▸ **TASK OBJECTIVE**
Please give again every entry exactly as it appears, setting aside the pictures.

Recorded data
◇ ◇ ◇ ◇

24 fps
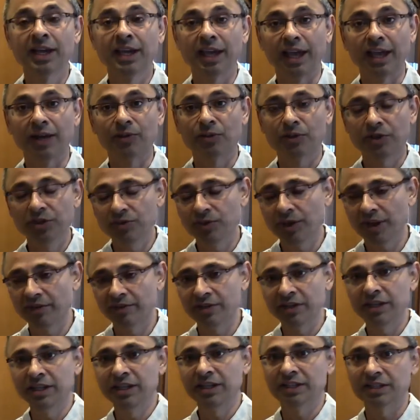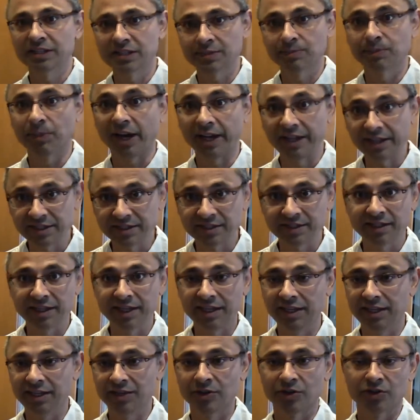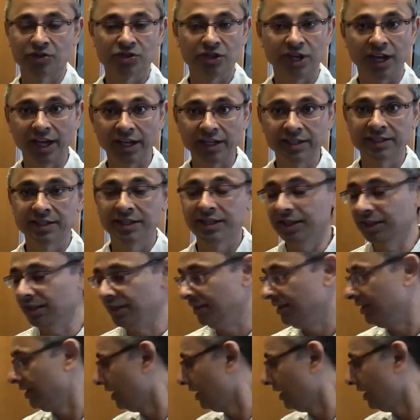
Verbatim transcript: And when you have Indian spice tea or chai tea,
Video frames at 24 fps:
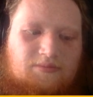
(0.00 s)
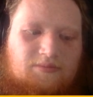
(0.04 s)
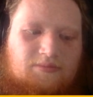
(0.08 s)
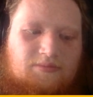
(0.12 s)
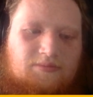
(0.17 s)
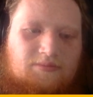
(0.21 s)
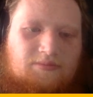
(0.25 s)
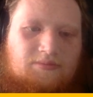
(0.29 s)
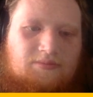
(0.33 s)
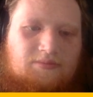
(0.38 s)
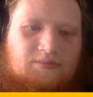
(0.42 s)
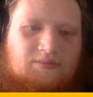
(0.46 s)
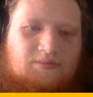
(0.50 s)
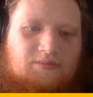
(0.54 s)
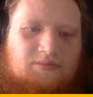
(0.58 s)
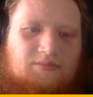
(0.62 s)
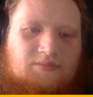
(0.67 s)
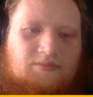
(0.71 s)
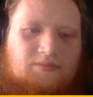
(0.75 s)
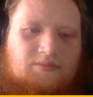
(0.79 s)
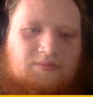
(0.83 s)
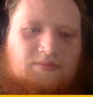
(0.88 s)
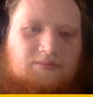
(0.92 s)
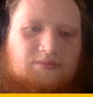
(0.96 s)

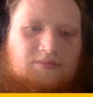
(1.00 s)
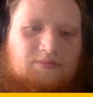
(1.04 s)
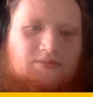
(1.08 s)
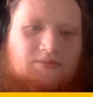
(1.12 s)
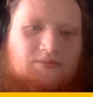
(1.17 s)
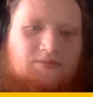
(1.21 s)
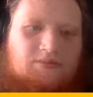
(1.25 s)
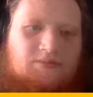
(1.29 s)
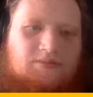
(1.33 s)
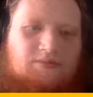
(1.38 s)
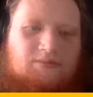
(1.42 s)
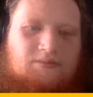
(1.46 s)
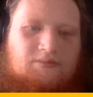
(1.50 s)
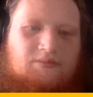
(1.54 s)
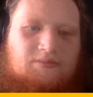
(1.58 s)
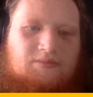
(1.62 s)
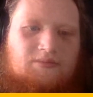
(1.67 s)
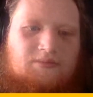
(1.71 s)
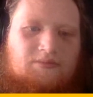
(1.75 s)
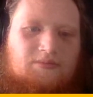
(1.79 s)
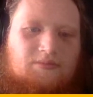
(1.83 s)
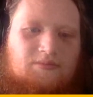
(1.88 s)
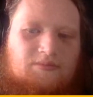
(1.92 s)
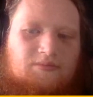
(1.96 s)

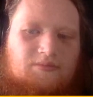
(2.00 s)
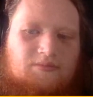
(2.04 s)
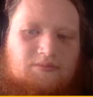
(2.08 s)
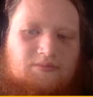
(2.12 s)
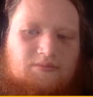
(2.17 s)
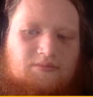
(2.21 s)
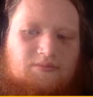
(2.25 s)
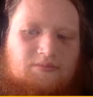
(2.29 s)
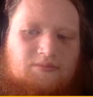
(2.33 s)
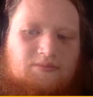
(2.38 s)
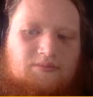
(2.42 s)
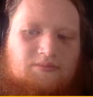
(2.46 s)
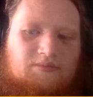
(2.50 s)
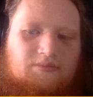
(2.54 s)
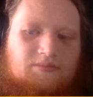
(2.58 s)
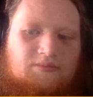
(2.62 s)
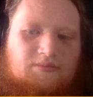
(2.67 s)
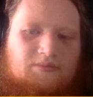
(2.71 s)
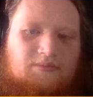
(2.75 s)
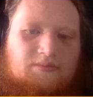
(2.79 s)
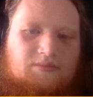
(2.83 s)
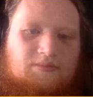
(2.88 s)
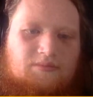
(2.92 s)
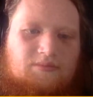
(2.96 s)

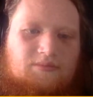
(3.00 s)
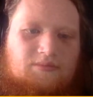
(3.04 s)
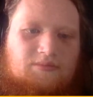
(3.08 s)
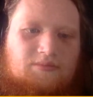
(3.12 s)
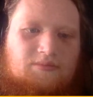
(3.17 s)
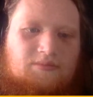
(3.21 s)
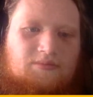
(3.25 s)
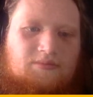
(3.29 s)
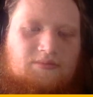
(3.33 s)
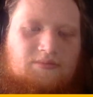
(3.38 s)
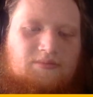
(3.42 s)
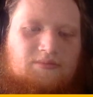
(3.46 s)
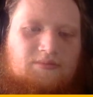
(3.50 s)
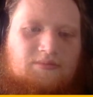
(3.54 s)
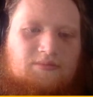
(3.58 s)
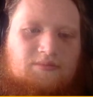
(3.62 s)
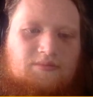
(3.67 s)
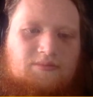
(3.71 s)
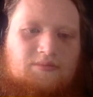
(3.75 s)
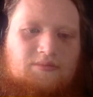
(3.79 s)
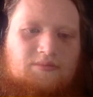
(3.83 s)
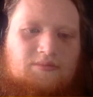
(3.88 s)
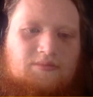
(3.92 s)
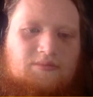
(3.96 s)

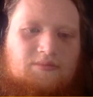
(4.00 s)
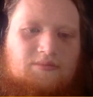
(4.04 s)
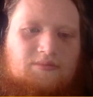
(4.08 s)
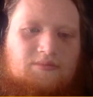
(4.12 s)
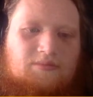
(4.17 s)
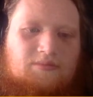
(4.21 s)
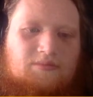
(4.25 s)
[no speech]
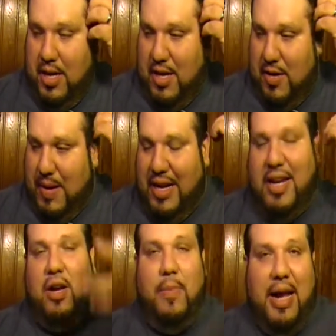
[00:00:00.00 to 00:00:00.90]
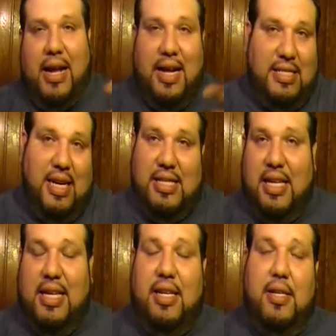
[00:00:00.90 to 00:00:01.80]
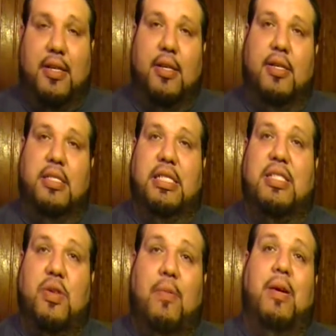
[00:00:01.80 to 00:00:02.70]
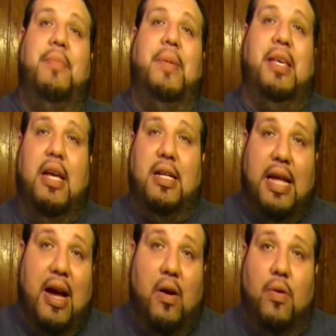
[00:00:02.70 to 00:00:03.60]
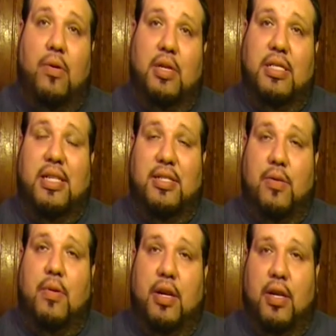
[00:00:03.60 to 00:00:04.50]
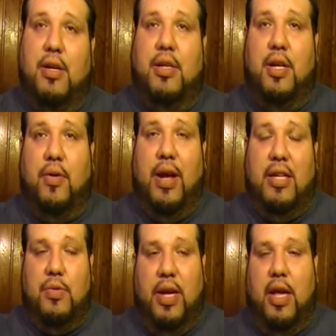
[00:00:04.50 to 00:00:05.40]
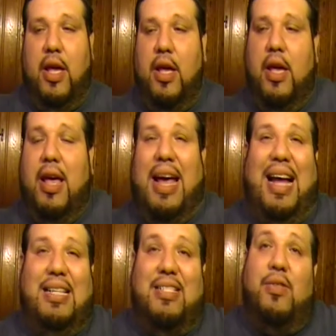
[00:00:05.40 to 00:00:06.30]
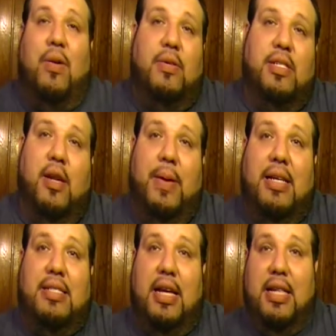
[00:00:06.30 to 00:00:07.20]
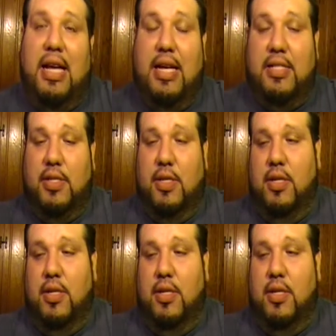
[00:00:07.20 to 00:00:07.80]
I did go back. I checked in just so I wouldn't be kicked out because I still wanted to graduate. I just knew I wasn't going to pass that class.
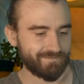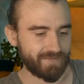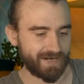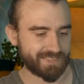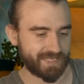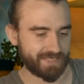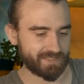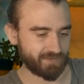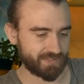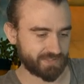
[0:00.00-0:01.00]
There's the
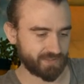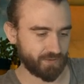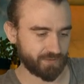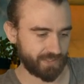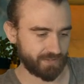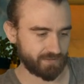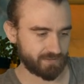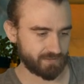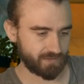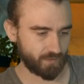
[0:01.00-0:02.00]
agent treachery. Okay.
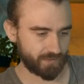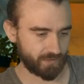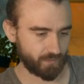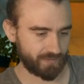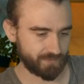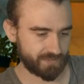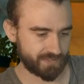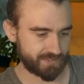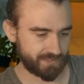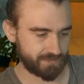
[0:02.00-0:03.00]
Okay, well, we
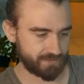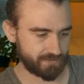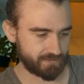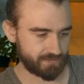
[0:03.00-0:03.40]
just need...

◇ ◇ ◇ ◇

▸ **TASK ANSWER**
24 fps
Verbatim transcript: And when you have Indian spice tea or chai tea,
Video frames at 24 fps:
(0.00 s)
(0.04 s)
(0.08 s)
(0.12 s)
(0.17 s)
(0.21 s)
(0.25 s)
(0.29 s)
(0.33 s)
(0.38 s)
(0.42 s)
(0.46 s)
(0.50 s)
(0.54 s)
(0.58 s)
(0.62 s)
(0.67 s)
(0.71 s)
(0.75 s)
(0.79 s)
(0.83 s)
(0.88 s)
(0.92 s)
(0.96 s)

(1.00 s)
(1.04 s)
(1.08 s)
(1.12 s)
(1.17 s)
(1.21 s)
(1.25 s)
(1.29 s)
(1.33 s)
(1.38 s)
(1.42 s)
(1.46 s)
(1.50 s)
(1.54 s)
(1.58 s)
(1.62 s)
(1.67 s)
(1.71 s)
(1.75 s)
(1.79 s)
(1.83 s)
(1.88 s)
(1.92 s)
(1.96 s)

(2.00 s)
(2.04 s)
(2.08 s)
(2.12 s)
(2.17 s)
(2.21 s)
(2.25 s)
(2.29 s)
(2.33 s)
(2.38 s)
(2.42 s)
(2.46 s)
(2.50 s)
(2.54 s)
(2.58 s)
(2.62 s)
(2.67 s)
(2.71 s)
(2.75 s)
(2.79 s)
(2.83 s)
(2.88 s)
(2.92 s)
(2.96 s)

(3.00 s)
(3.04 s)
(3.08 s)
(3.12 s)
(3.17 s)
(3.21 s)
(3.25 s)
(3.29 s)
(3.33 s)
(3.38 s)
(3.42 s)
(3.46 s)
(3.50 s)
(3.54 s)
(3.58 s)
(3.62 s)
(3.67 s)
(3.71 s)
(3.75 s)
(3.79 s)
(3.83 s)
(3.88 s)
(3.92 s)
(3.96 s)

(4.00 s)
(4.04 s)
(4.08 s)
(4.12 s)
(4.17 s)
(4.21 s)
(4.25 s)
[no speech]
[00:00:00.00 to 00:00:00.90]
[00:00:00.90 to 00:00:01.80]
[00:00:01.80 to 00:00:02.70]
[00:00:02.70 to 00:00:03.60]
[00:00:03.60 to 00:00:04.50]
[00:00:04.50 to 00:00:05.40]
[00:00:05.40 to 00:00:06.30]
[00:00:06.30 to 00:00:07.20]
[00:00:07.20 to 00:00:07.80]
I did go back. I checked in just so I wouldn't be kicked out because I still wanted to graduate. I just knew I wasn't going to pass that class.
[0:00.00-0:01.00]
There's the
[0:01.00-0:02.00]
agent treachery. Okay.
[0:02.00-0:03.00]
Okay, well, we
[0:03.00-0:03.40]
just need...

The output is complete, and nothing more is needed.